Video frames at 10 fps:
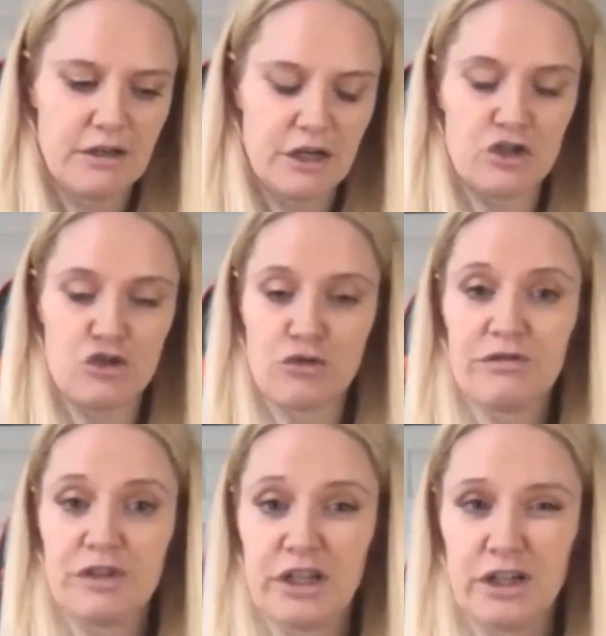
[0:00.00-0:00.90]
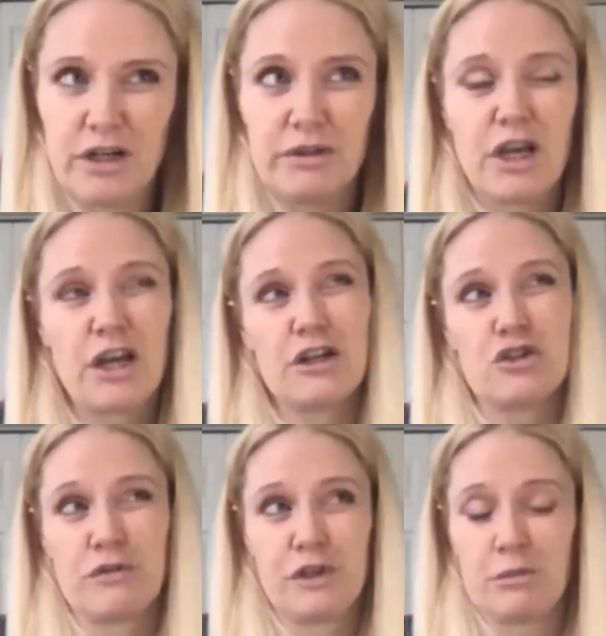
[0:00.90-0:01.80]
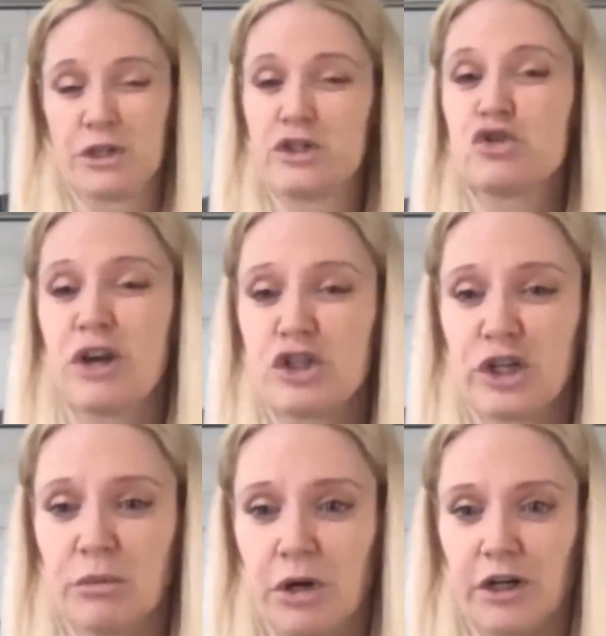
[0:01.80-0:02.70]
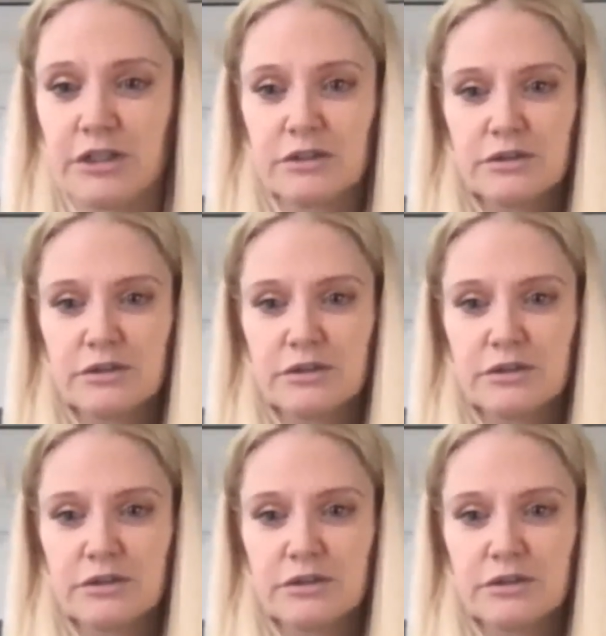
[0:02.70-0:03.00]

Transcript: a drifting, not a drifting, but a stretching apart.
++++++++++++++++++++
What you are asked to do – Once you find the line containing "[0:00.00-0:00.90]", retype it and every line after it through the last line of the records above, exactly. Add nothing else, and leave out the pictures.

Exercise response –
[0:00.00-0:00.90]
[0:00.90-0:01.80]
[0:01.80-0:02.70]
[0:02.70-0:03.00]

Transcript: a drifting, not a drifting, but a stretching apart.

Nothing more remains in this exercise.